** The task **
Without including any pictures, reproduce the full listing exactly.

** Input records **
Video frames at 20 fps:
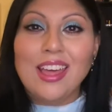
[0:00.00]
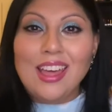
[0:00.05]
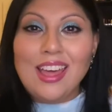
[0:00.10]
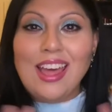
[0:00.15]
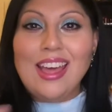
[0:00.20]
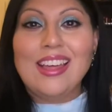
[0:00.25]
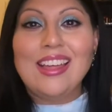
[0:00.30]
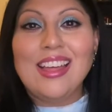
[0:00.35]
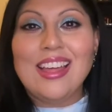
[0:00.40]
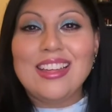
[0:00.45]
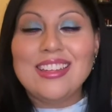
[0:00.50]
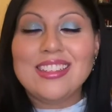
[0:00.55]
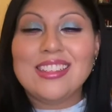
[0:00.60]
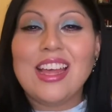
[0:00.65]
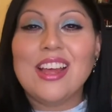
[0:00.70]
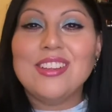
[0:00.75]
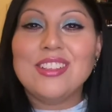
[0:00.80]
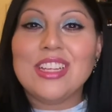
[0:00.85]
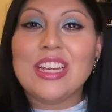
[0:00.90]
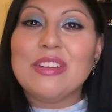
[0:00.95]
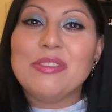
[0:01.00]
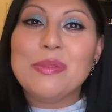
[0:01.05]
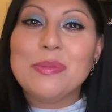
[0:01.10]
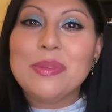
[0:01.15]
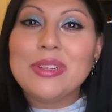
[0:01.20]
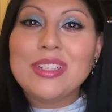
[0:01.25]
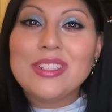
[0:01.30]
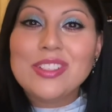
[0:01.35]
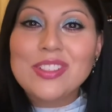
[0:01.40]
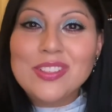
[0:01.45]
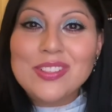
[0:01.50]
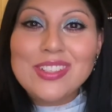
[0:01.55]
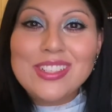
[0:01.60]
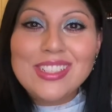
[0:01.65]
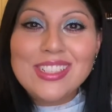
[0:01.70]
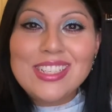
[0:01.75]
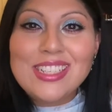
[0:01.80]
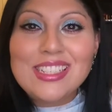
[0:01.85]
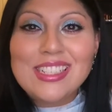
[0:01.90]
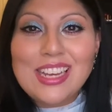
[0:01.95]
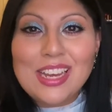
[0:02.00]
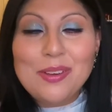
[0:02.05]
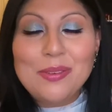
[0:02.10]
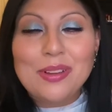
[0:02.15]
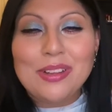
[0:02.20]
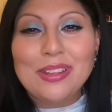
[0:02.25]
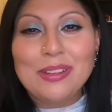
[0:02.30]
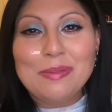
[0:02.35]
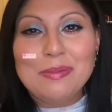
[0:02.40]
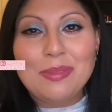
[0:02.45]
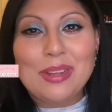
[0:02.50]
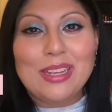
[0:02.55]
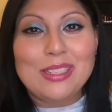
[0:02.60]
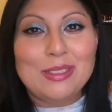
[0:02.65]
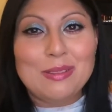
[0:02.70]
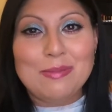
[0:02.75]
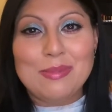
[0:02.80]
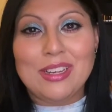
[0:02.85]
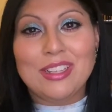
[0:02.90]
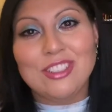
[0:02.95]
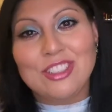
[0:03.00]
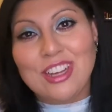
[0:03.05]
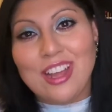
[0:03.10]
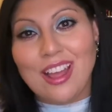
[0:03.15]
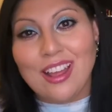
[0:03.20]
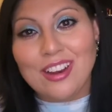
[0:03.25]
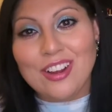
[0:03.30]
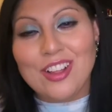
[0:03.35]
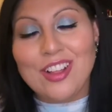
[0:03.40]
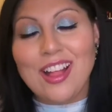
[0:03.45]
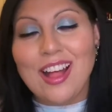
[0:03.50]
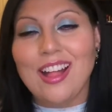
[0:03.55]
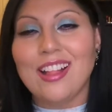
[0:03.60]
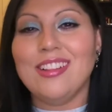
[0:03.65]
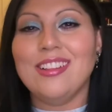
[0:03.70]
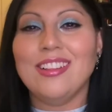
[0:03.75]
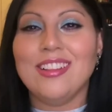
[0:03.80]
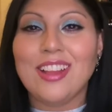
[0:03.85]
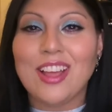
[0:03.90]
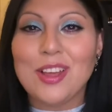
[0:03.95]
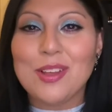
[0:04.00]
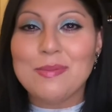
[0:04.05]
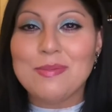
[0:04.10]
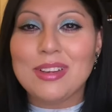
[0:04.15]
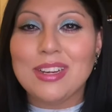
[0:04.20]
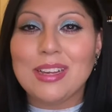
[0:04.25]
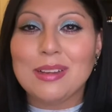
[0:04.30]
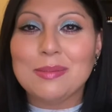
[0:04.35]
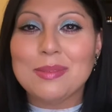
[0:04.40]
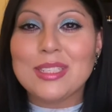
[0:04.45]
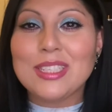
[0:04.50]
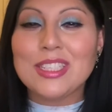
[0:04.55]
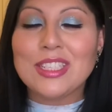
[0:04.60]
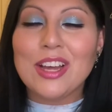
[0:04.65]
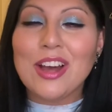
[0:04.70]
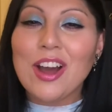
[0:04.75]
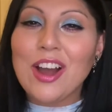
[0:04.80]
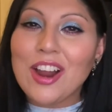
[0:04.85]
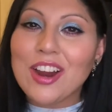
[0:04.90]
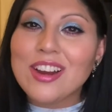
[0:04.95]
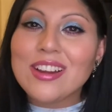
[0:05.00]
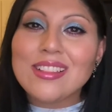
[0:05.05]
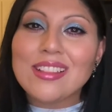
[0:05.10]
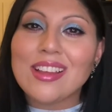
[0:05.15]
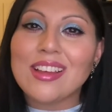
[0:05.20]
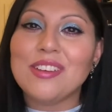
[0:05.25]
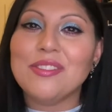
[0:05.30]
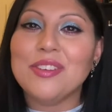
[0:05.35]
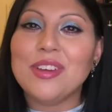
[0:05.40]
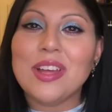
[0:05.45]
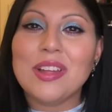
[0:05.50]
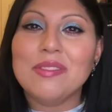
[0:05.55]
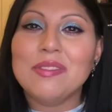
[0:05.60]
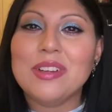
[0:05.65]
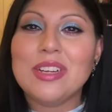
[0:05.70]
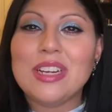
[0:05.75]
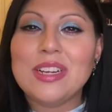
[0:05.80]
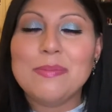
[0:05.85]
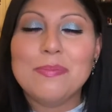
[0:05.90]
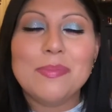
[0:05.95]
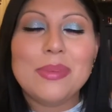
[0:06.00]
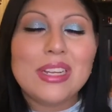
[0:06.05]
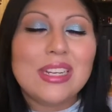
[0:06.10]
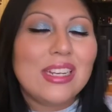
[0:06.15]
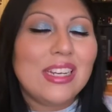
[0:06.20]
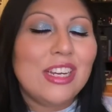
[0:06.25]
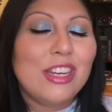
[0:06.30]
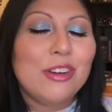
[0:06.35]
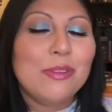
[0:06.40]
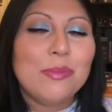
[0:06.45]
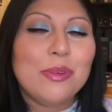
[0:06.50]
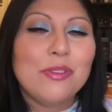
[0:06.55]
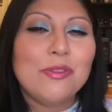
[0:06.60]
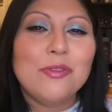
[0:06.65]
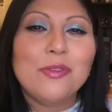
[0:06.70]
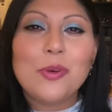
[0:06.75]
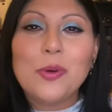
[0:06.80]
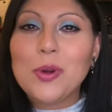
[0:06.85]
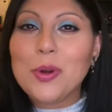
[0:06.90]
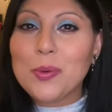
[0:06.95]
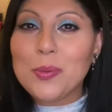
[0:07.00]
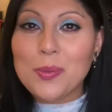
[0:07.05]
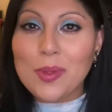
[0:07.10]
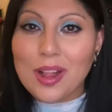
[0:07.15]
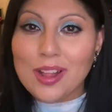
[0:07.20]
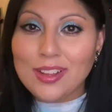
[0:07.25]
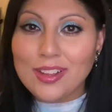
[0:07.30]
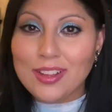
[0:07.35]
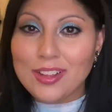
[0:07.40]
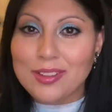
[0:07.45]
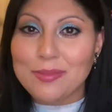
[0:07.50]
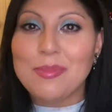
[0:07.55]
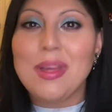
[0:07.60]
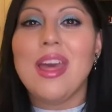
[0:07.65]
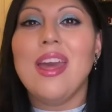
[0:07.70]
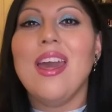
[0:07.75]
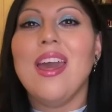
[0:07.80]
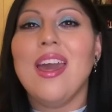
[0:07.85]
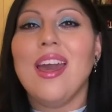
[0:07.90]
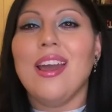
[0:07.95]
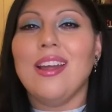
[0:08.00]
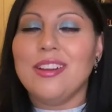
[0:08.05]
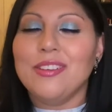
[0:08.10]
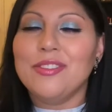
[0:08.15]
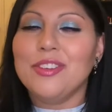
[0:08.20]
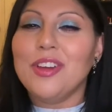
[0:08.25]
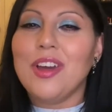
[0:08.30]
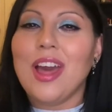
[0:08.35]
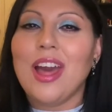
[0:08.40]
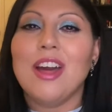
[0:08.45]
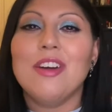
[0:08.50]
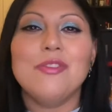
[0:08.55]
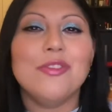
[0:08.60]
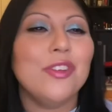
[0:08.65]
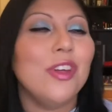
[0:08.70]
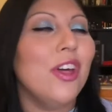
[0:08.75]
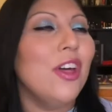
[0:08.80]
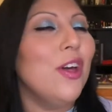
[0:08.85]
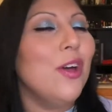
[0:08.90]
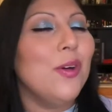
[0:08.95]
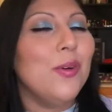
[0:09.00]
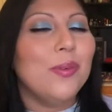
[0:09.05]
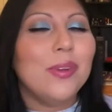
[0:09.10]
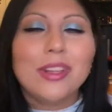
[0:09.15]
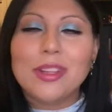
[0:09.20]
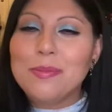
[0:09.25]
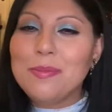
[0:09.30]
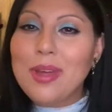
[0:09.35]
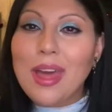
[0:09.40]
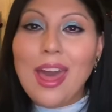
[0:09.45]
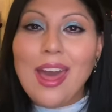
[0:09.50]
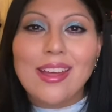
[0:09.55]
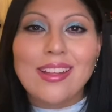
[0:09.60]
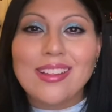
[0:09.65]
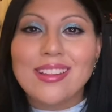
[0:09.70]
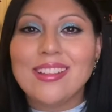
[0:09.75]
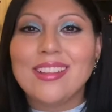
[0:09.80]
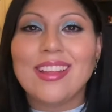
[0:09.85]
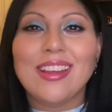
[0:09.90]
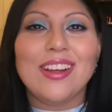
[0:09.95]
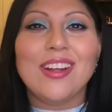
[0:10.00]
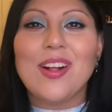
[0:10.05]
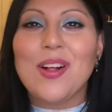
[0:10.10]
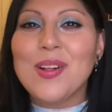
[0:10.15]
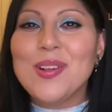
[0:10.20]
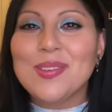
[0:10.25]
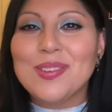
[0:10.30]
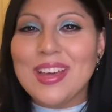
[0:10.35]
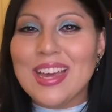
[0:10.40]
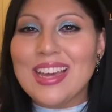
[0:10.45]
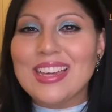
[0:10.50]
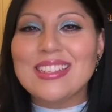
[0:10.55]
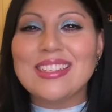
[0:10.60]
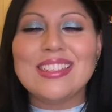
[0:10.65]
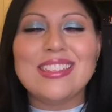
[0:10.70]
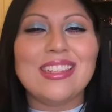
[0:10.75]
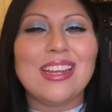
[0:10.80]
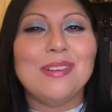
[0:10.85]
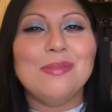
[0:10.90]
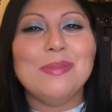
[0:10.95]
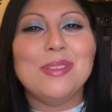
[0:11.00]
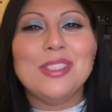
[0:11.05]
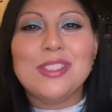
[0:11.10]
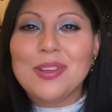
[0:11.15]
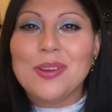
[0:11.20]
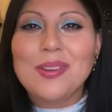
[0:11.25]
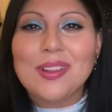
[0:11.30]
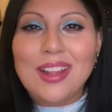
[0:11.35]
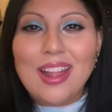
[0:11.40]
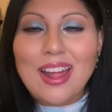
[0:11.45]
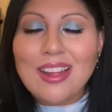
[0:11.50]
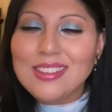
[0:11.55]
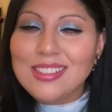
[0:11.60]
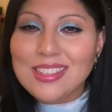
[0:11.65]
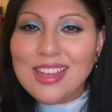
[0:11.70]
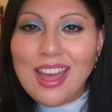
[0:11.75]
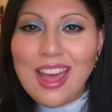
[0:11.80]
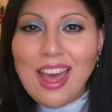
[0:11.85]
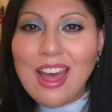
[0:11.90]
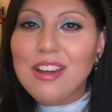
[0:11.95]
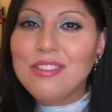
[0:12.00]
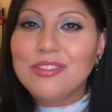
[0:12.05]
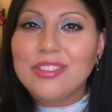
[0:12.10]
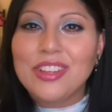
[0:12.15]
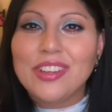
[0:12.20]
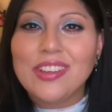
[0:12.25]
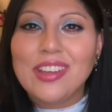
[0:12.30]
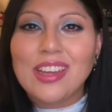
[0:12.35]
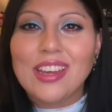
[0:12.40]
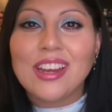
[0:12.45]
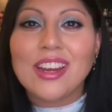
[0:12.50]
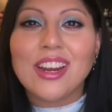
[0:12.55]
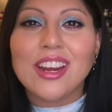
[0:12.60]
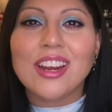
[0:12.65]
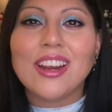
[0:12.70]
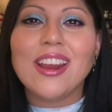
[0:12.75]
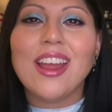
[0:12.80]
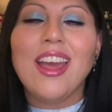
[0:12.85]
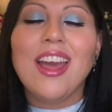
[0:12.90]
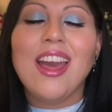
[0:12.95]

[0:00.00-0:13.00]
Hi guys, how's everybody doing today? Welcome back to my channel. Hello, my name is Carla. If you haven't been here before, welcome. And if you have, welcome back. Like always, I'm so glad to have you here.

** Solution to this task **
Video frames at 20 fps:
[0:00.00]
[0:00.05]
[0:00.10]
[0:00.15]
[0:00.20]
[0:00.25]
[0:00.30]
[0:00.35]
[0:00.40]
[0:00.45]
[0:00.50]
[0:00.55]
[0:00.60]
[0:00.65]
[0:00.70]
[0:00.75]
[0:00.80]
[0:00.85]
[0:00.90]
[0:00.95]
[0:01.00]
[0:01.05]
[0:01.10]
[0:01.15]
[0:01.20]
[0:01.25]
[0:01.30]
[0:01.35]
[0:01.40]
[0:01.45]
[0:01.50]
[0:01.55]
[0:01.60]
[0:01.65]
[0:01.70]
[0:01.75]
[0:01.80]
[0:01.85]
[0:01.90]
[0:01.95]
[0:02.00]
[0:02.05]
[0:02.10]
[0:02.15]
[0:02.20]
[0:02.25]
[0:02.30]
[0:02.35]
[0:02.40]
[0:02.45]
[0:02.50]
[0:02.55]
[0:02.60]
[0:02.65]
[0:02.70]
[0:02.75]
[0:02.80]
[0:02.85]
[0:02.90]
[0:02.95]
[0:03.00]
[0:03.05]
[0:03.10]
[0:03.15]
[0:03.20]
[0:03.25]
[0:03.30]
[0:03.35]
[0:03.40]
[0:03.45]
[0:03.50]
[0:03.55]
[0:03.60]
[0:03.65]
[0:03.70]
[0:03.75]
[0:03.80]
[0:03.85]
[0:03.90]
[0:03.95]
[0:04.00]
[0:04.05]
[0:04.10]
[0:04.15]
[0:04.20]
[0:04.25]
[0:04.30]
[0:04.35]
[0:04.40]
[0:04.45]
[0:04.50]
[0:04.55]
[0:04.60]
[0:04.65]
[0:04.70]
[0:04.75]
[0:04.80]
[0:04.85]
[0:04.90]
[0:04.95]
[0:05.00]
[0:05.05]
[0:05.10]
[0:05.15]
[0:05.20]
[0:05.25]
[0:05.30]
[0:05.35]
[0:05.40]
[0:05.45]
[0:05.50]
[0:05.55]
[0:05.60]
[0:05.65]
[0:05.70]
[0:05.75]
[0:05.80]
[0:05.85]
[0:05.90]
[0:05.95]
[0:06.00]
[0:06.05]
[0:06.10]
[0:06.15]
[0:06.20]
[0:06.25]
[0:06.30]
[0:06.35]
[0:06.40]
[0:06.45]
[0:06.50]
[0:06.55]
[0:06.60]
[0:06.65]
[0:06.70]
[0:06.75]
[0:06.80]
[0:06.85]
[0:06.90]
[0:06.95]
[0:07.00]
[0:07.05]
[0:07.10]
[0:07.15]
[0:07.20]
[0:07.25]
[0:07.30]
[0:07.35]
[0:07.40]
[0:07.45]
[0:07.50]
[0:07.55]
[0:07.60]
[0:07.65]
[0:07.70]
[0:07.75]
[0:07.80]
[0:07.85]
[0:07.90]
[0:07.95]
[0:08.00]
[0:08.05]
[0:08.10]
[0:08.15]
[0:08.20]
[0:08.25]
[0:08.30]
[0:08.35]
[0:08.40]
[0:08.45]
[0:08.50]
[0:08.55]
[0:08.60]
[0:08.65]
[0:08.70]
[0:08.75]
[0:08.80]
[0:08.85]
[0:08.90]
[0:08.95]
[0:09.00]
[0:09.05]
[0:09.10]
[0:09.15]
[0:09.20]
[0:09.25]
[0:09.30]
[0:09.35]
[0:09.40]
[0:09.45]
[0:09.50]
[0:09.55]
[0:09.60]
[0:09.65]
[0:09.70]
[0:09.75]
[0:09.80]
[0:09.85]
[0:09.90]
[0:09.95]
[0:10.00]
[0:10.05]
[0:10.10]
[0:10.15]
[0:10.20]
[0:10.25]
[0:10.30]
[0:10.35]
[0:10.40]
[0:10.45]
[0:10.50]
[0:10.55]
[0:10.60]
[0:10.65]
[0:10.70]
[0:10.75]
[0:10.80]
[0:10.85]
[0:10.90]
[0:10.95]
[0:11.00]
[0:11.05]
[0:11.10]
[0:11.15]
[0:11.20]
[0:11.25]
[0:11.30]
[0:11.35]
[0:11.40]
[0:11.45]
[0:11.50]
[0:11.55]
[0:11.60]
[0:11.65]
[0:11.70]
[0:11.75]
[0:11.80]
[0:11.85]
[0:11.90]
[0:11.95]
[0:12.00]
[0:12.05]
[0:12.10]
[0:12.15]
[0:12.20]
[0:12.25]
[0:12.30]
[0:12.35]
[0:12.40]
[0:12.45]
[0:12.50]
[0:12.55]
[0:12.60]
[0:12.65]
[0:12.70]
[0:12.75]
[0:12.80]
[0:12.85]
[0:12.90]
[0:12.95]

[0:00.00-0:13.00]
Hi guys, how's everybody doing today? Welcome back to my channel. Hello, my name is Carla. If you haven't been here before, welcome. And if you have, welcome back. Like always, I'm so glad to have you here.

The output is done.